Take the line that holds "[0:03.00-0:04.00]" and every line after it to the end of the entries, and repeat them exactly without the pictures.

[Opening Material shown section]

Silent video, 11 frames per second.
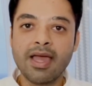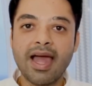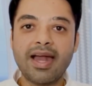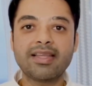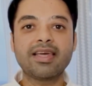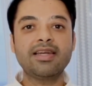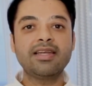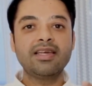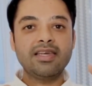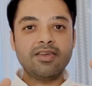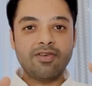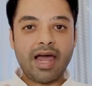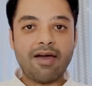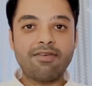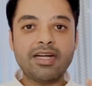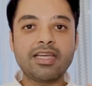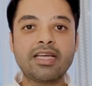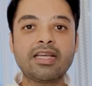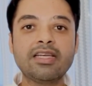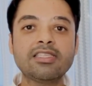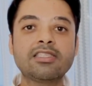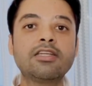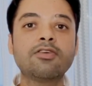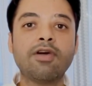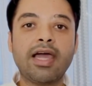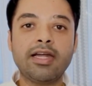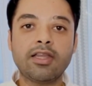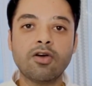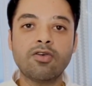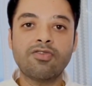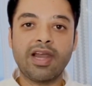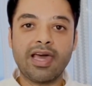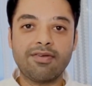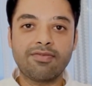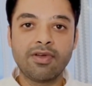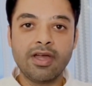and then you will have a decreased quality of life.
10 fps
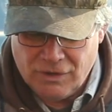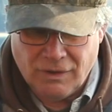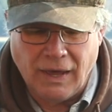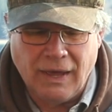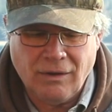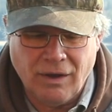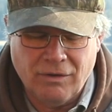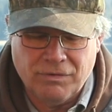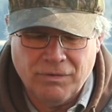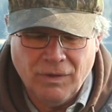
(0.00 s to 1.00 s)
that
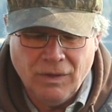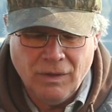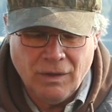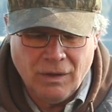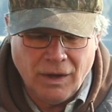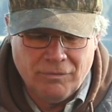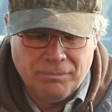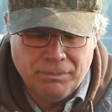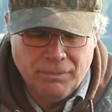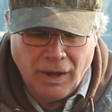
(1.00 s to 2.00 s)
I've
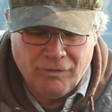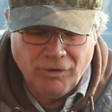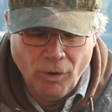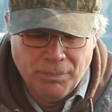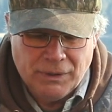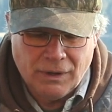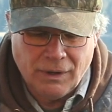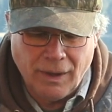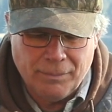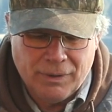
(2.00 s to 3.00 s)
opened it
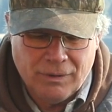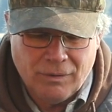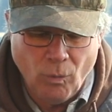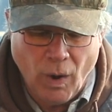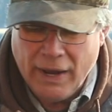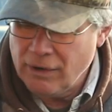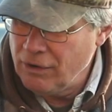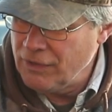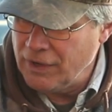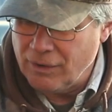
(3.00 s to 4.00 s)
up
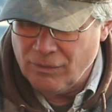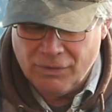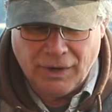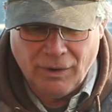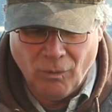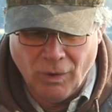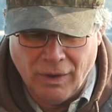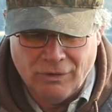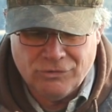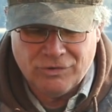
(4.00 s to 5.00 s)
wider than it
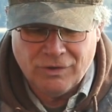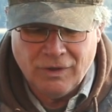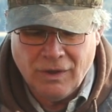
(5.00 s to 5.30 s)
was,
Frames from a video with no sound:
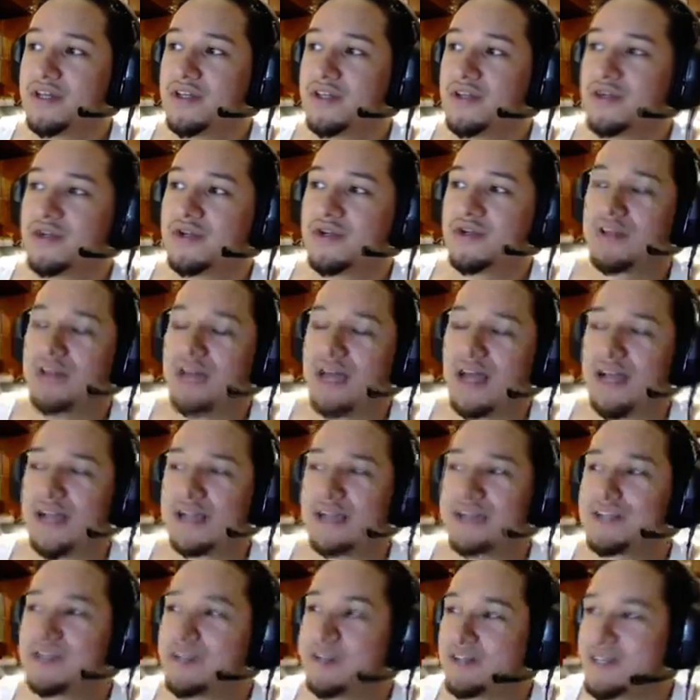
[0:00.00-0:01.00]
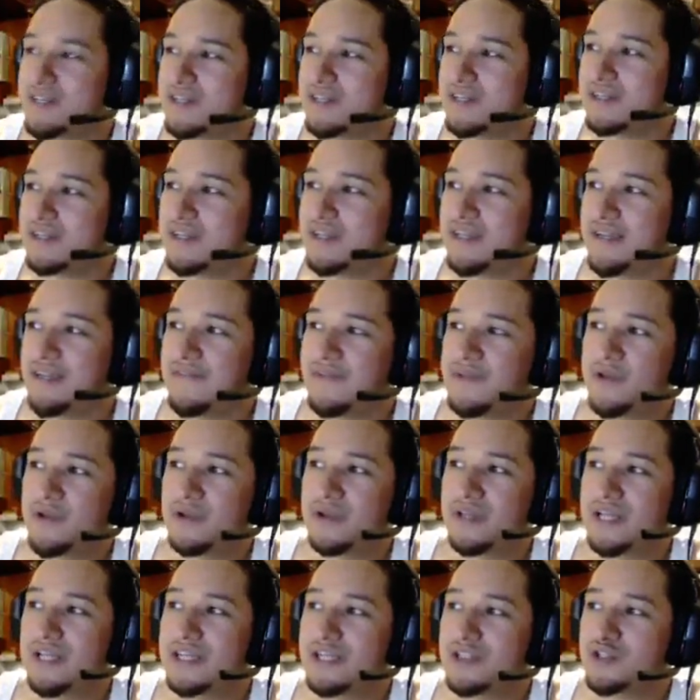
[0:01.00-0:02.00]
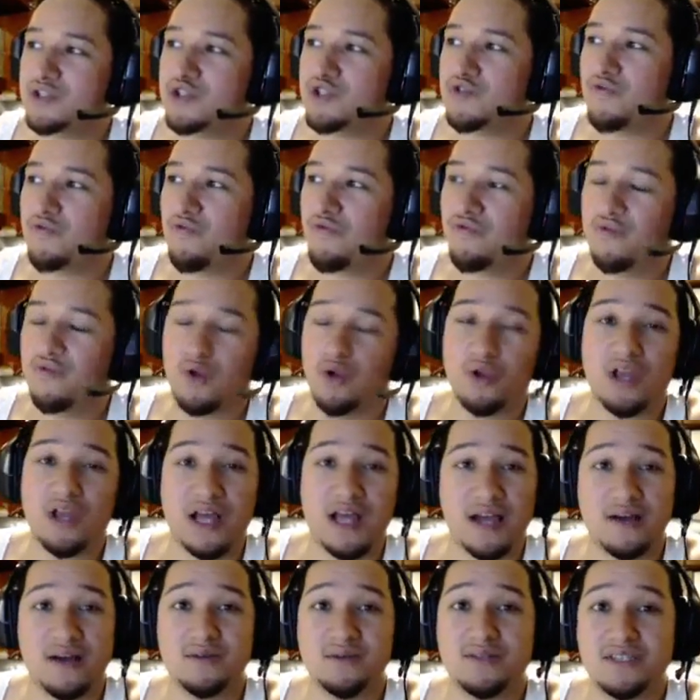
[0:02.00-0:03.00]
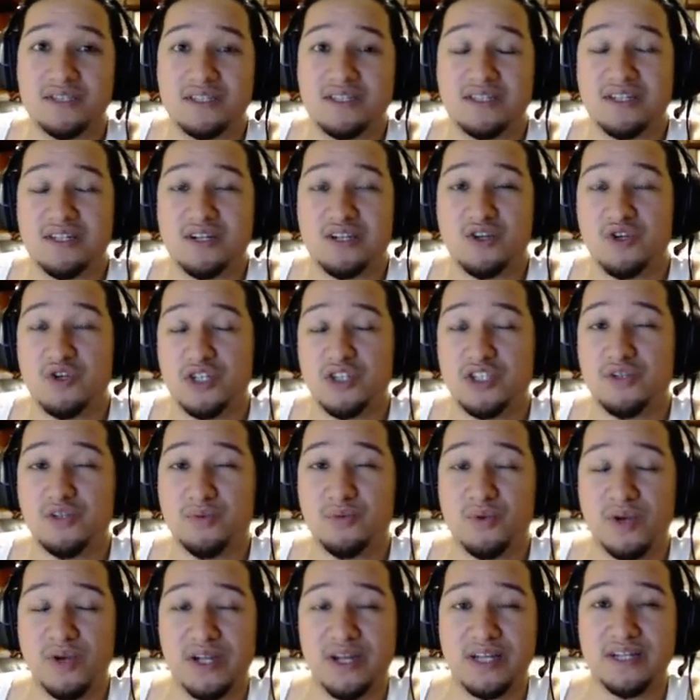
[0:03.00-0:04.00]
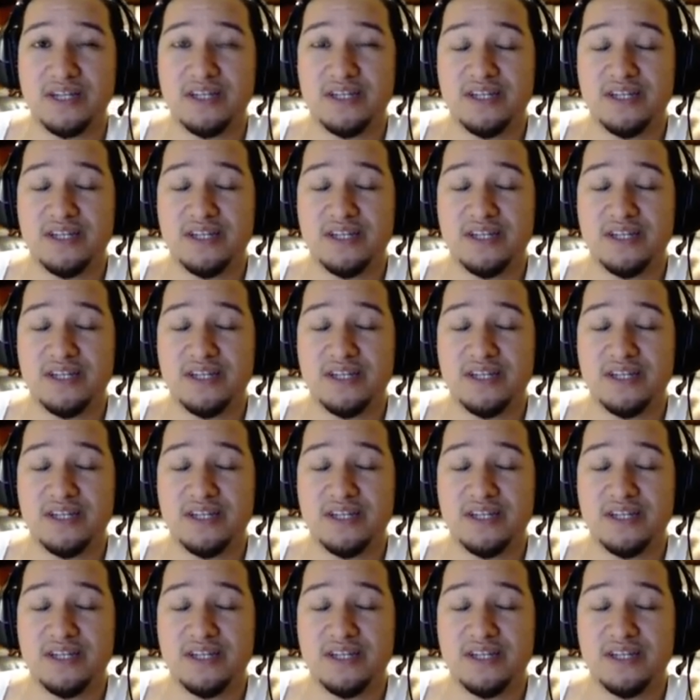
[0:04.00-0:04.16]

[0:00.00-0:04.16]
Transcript: you can actually, if you're like full out Crystal Break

[Closing Material shown section]

> _Result of the exercise_
[0:03.00-0:04.00]
[0:04.00-0:04.16]

[0:00.00-0:04.16]
Transcript: you can actually, if you're like full out Crystal Break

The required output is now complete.